Discretizing Continuous Action Space with Unimodal Probability Distributions for On-Policy Reinforcement Learning
Yuanyang Zhu, Zhi Wang, Yuanheng Zhu, Chunlin Chen, Dongbin Zhao
TL;DR
This work tackles the challenge of discretizing continuous action spaces in on-policy reinforcement learning by enforcing a unimodal, order-aware distribution over discretized actions. It introduces a Poisson-based ordinal architecture where each action dimension has a PMF parameterized by a nonnegative rate $\lambda_i$ learned from the state, with a right-truncated Softmax to maintain unimodality and reduce variance. A variance analysis suggests that the Poisson unimodal policy can yield lower gradient variance than traditional ordinal or Gibbs parameterizations, especially with moderate discretization $K$. Empirical results on MuJoCo locomotion tasks, particularly high-dimensional Humanoid environments, show faster convergence and higher performance than several baselines, highlighting practical impact for scalable, stable on-policy control.
Abstract
For on-policy reinforcement learning, discretizing action space for continuous control can easily express multiple modes and is straightforward to optimize.
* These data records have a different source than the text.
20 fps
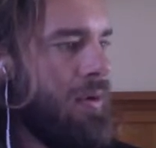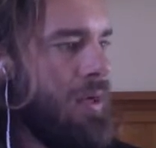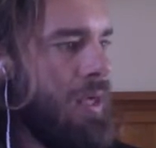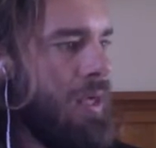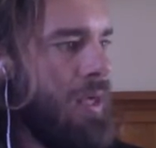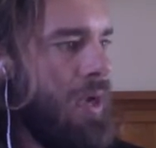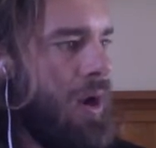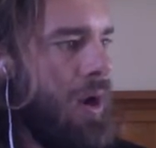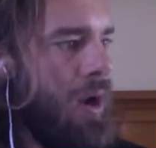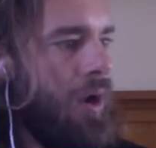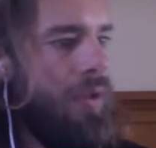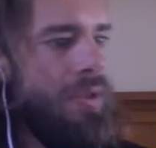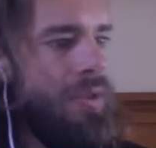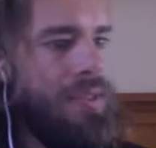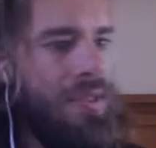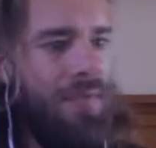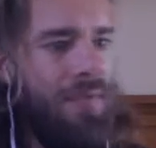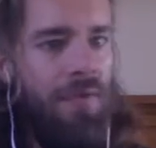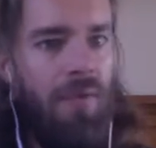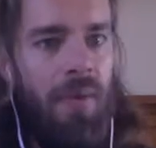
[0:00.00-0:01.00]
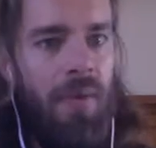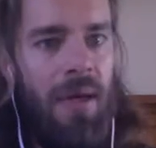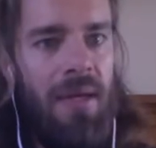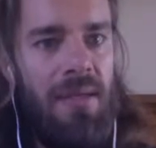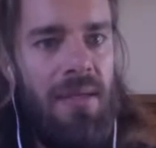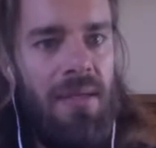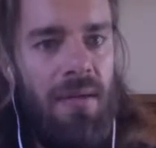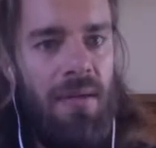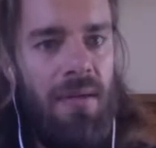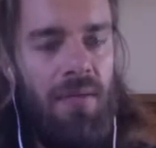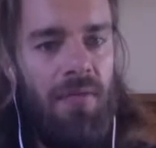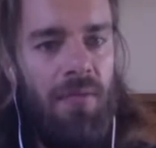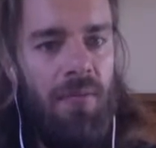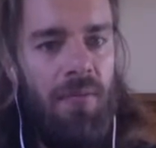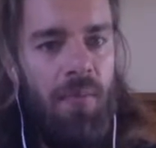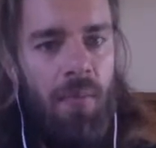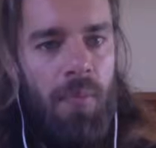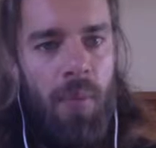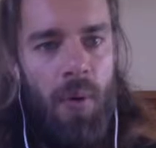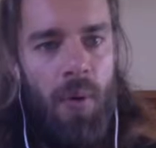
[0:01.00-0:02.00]
all these different ways of
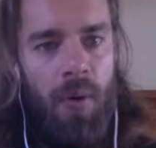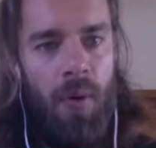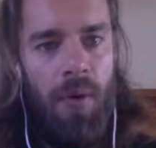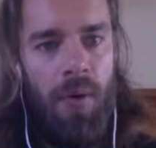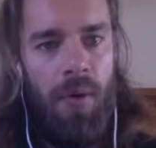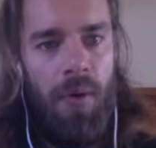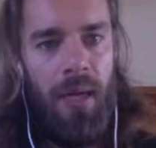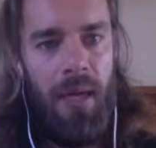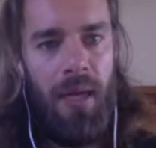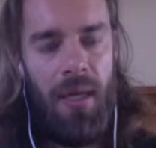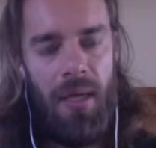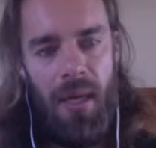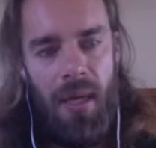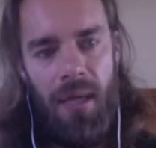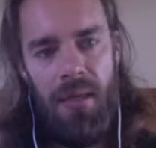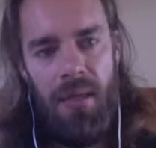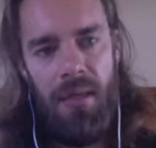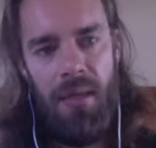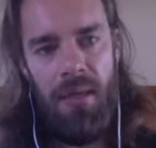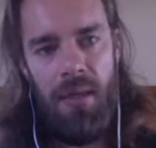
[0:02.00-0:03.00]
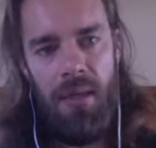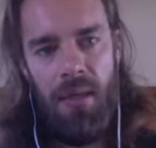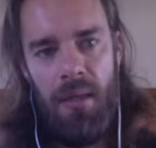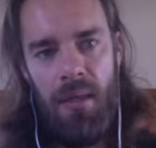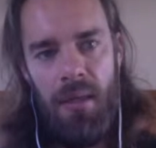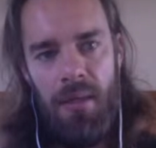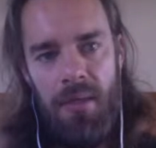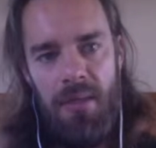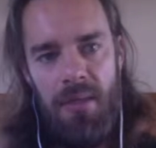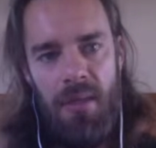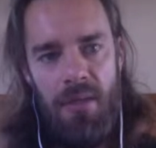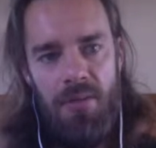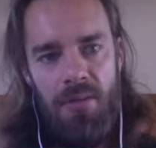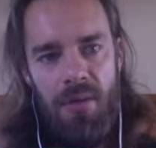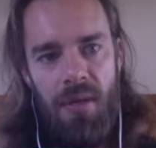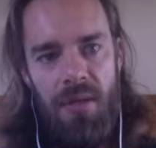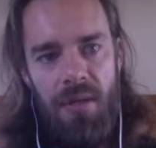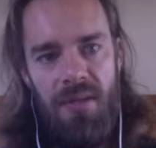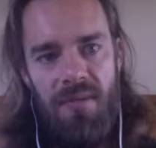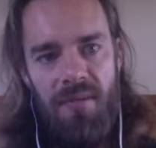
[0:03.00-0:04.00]
borrowing and lending in a
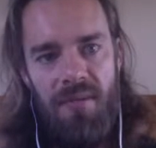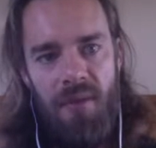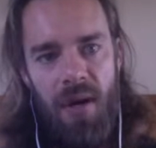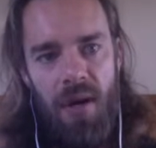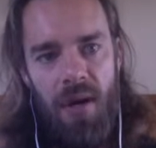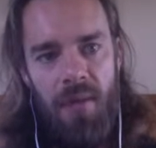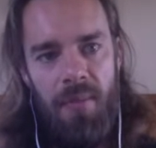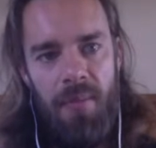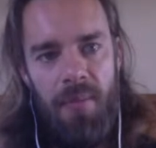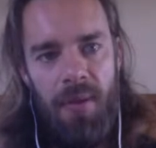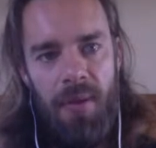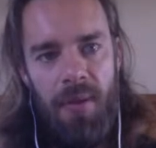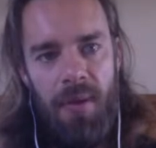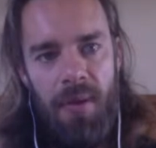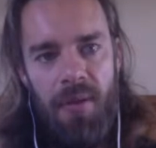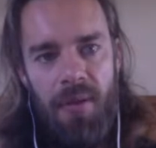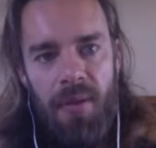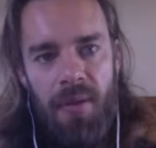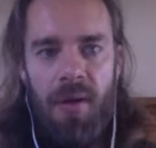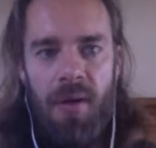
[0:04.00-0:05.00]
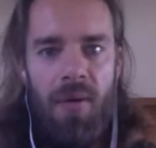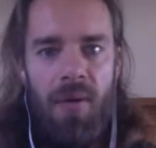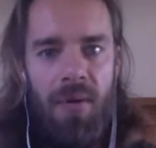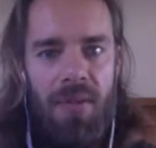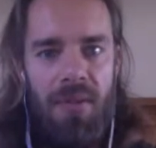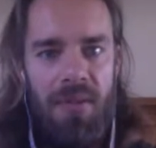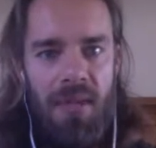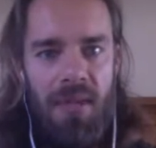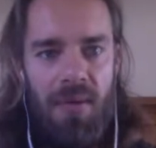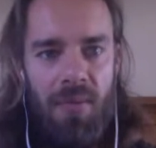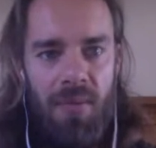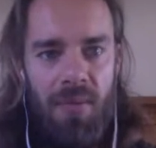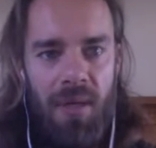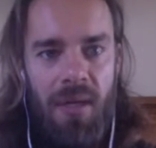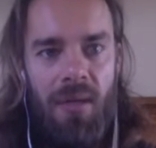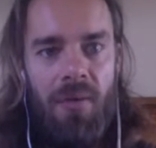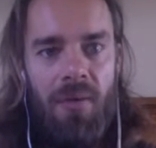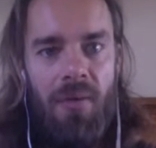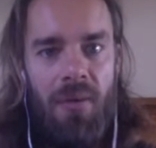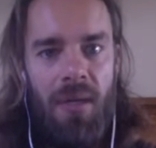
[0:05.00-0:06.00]
decentralized environment, I think are what's like really
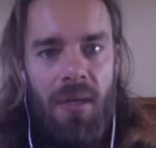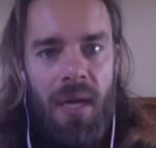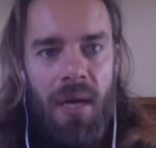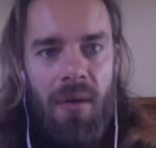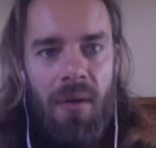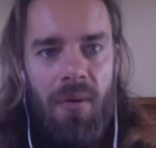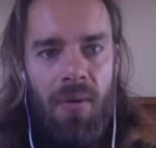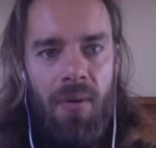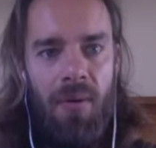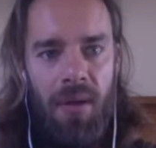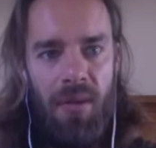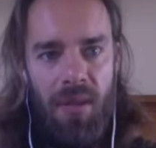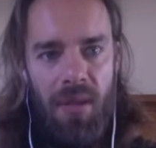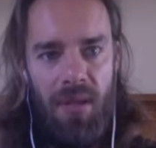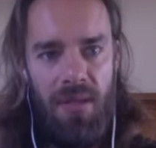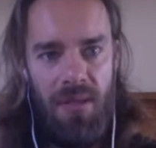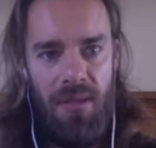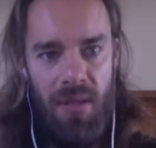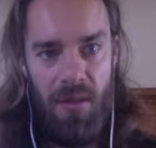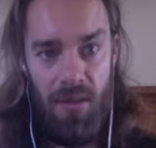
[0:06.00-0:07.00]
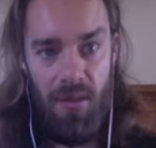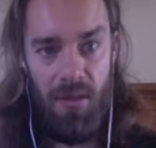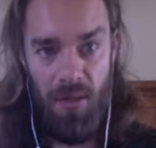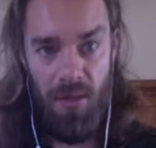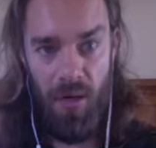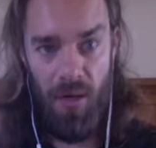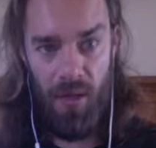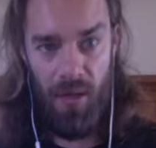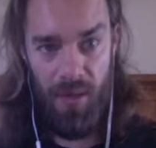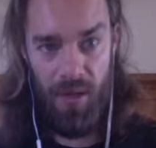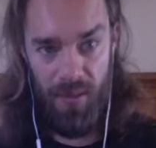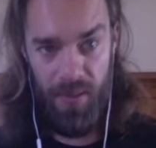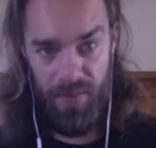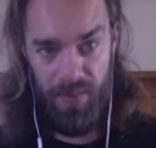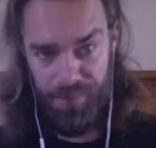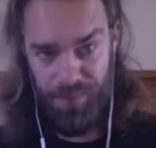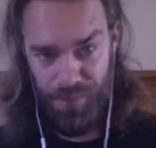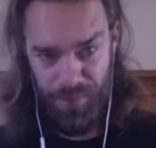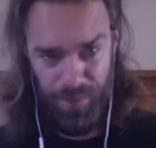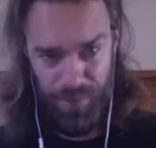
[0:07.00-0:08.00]
cool now, and things that are targeting
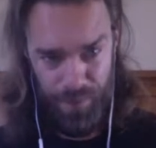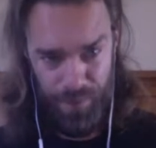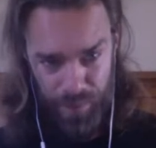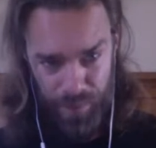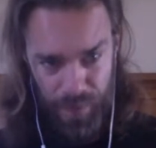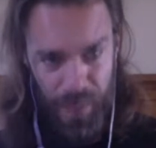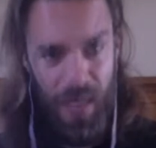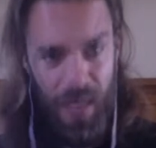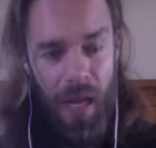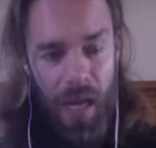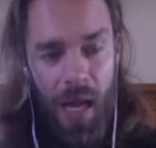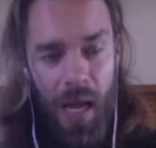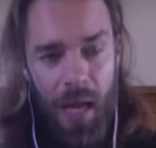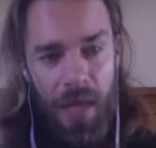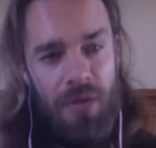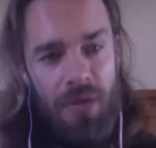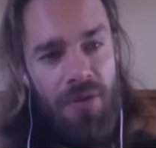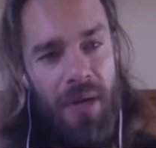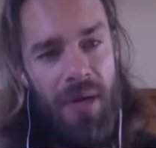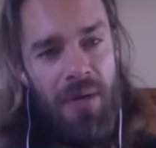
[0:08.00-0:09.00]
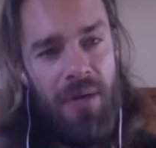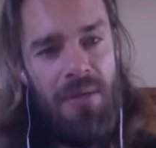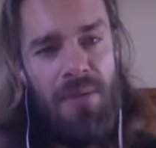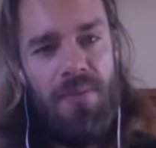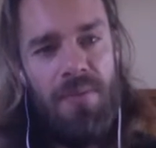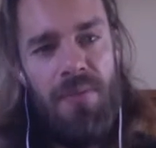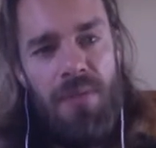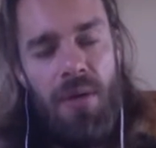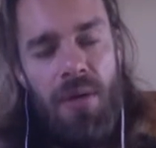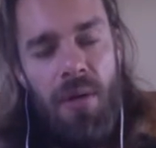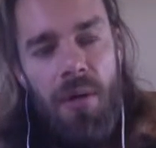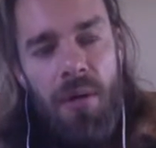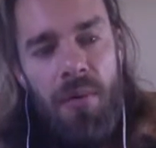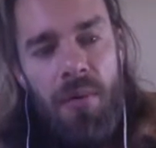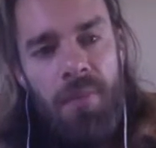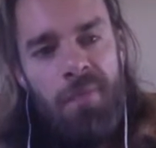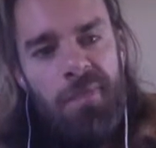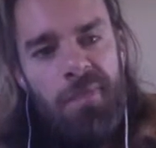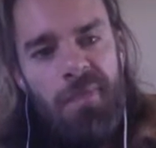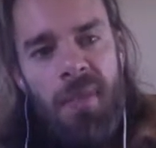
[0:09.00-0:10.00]
traders. So
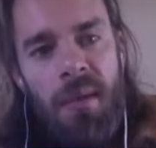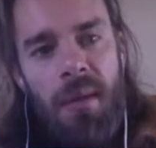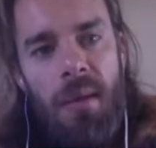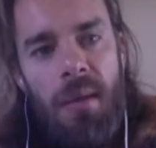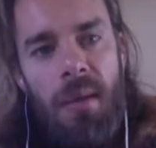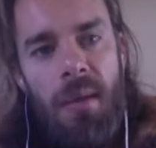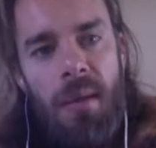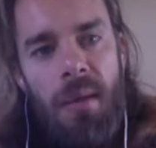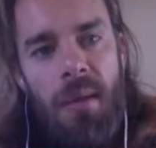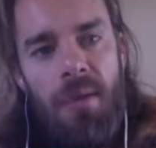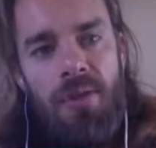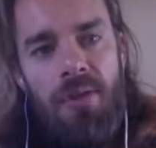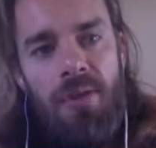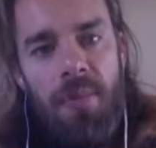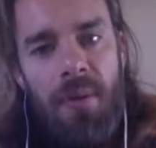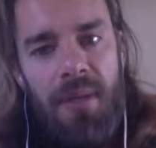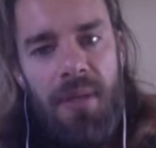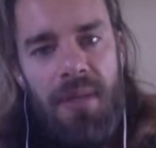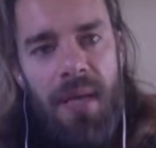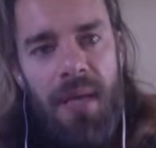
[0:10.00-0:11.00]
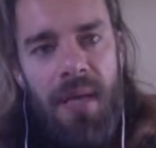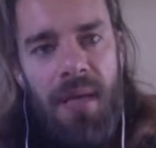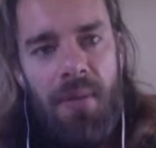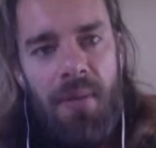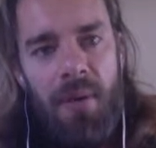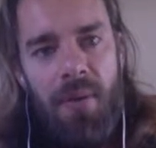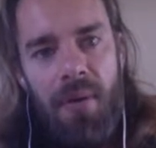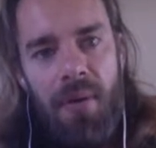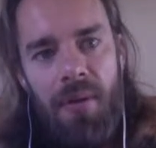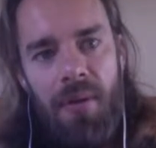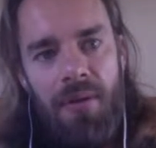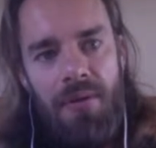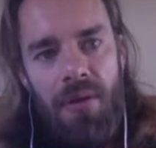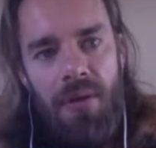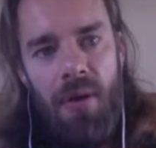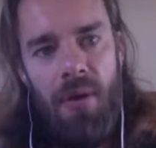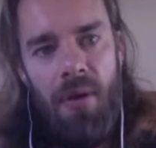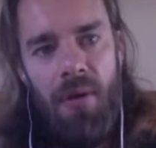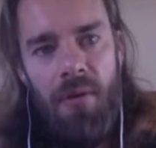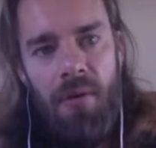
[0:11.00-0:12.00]
super excited about where those
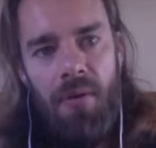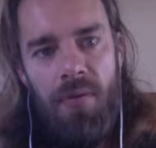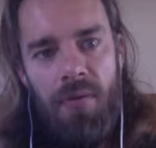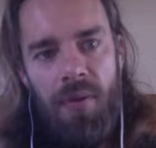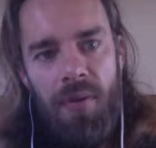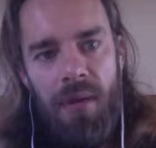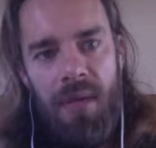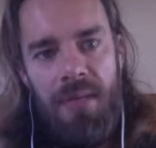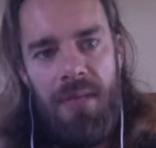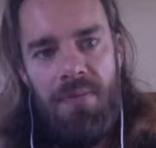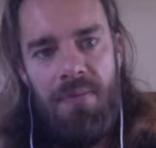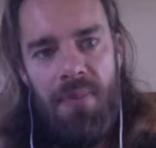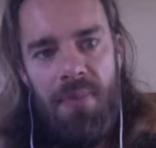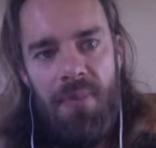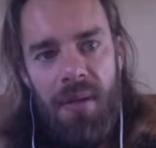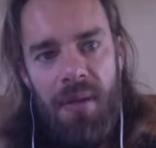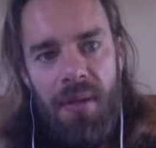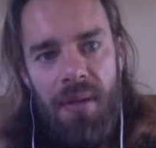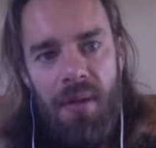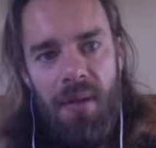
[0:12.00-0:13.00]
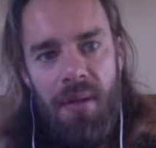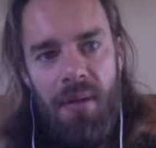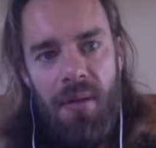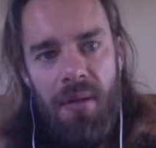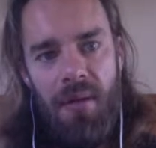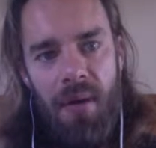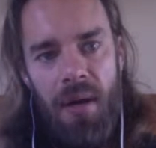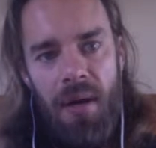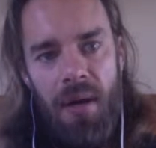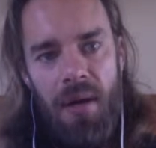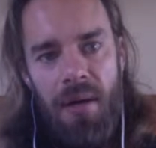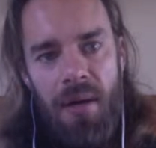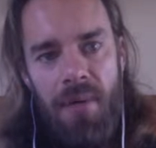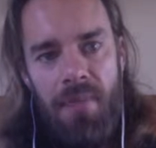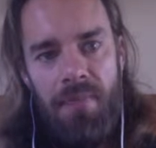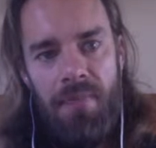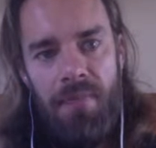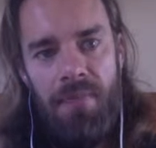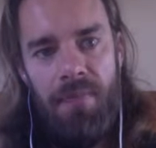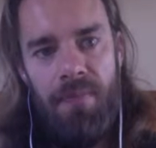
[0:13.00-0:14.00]
go for the next bit of the year,
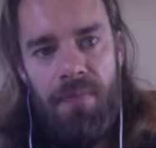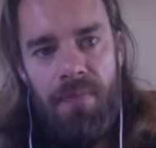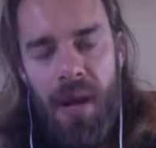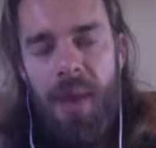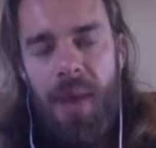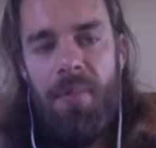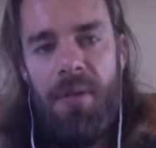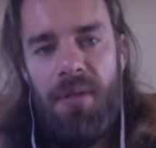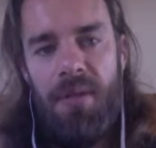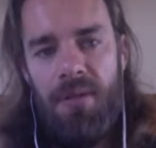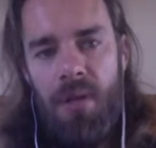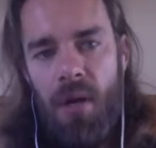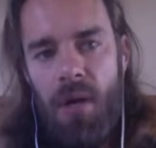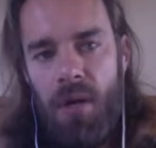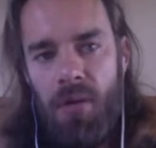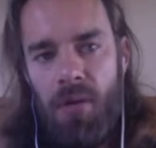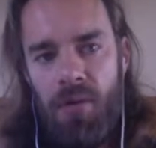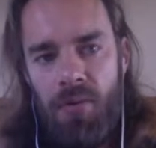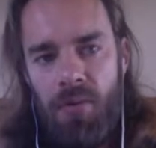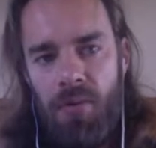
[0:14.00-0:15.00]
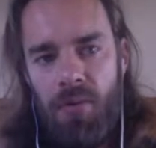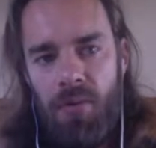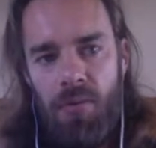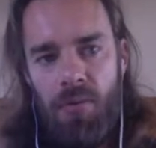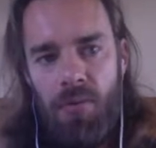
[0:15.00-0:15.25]
but happy to talk through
However, without considering the inherent ordering between the discrete atomic actions, the explosion in the number of discrete actions can possess undesired properties and induce a higher variance for the policy gradient estimator. In this paper, we introduce a straightforward architecture that addresses this issue by constraining the discrete policy to be unimodal using Poisson probability distributions. This unimodal architecture can better leverage the continuity in the underlying continuous action space using explicit unimodal probability distributions. We conduct extensive experiments to show that the discrete policy with the unimodal probability distribution provides significantly faster convergence and higher performance for on-policy reinforcement learning algorithms in challenging control tasks, especially in highly complex tasks such as Humanoid. We provide theoretical analysis on the variance of the policy gradient estimator, which suggests that our attentively designed unimodal discrete policy can retain a lower variance and yield a stable learning process.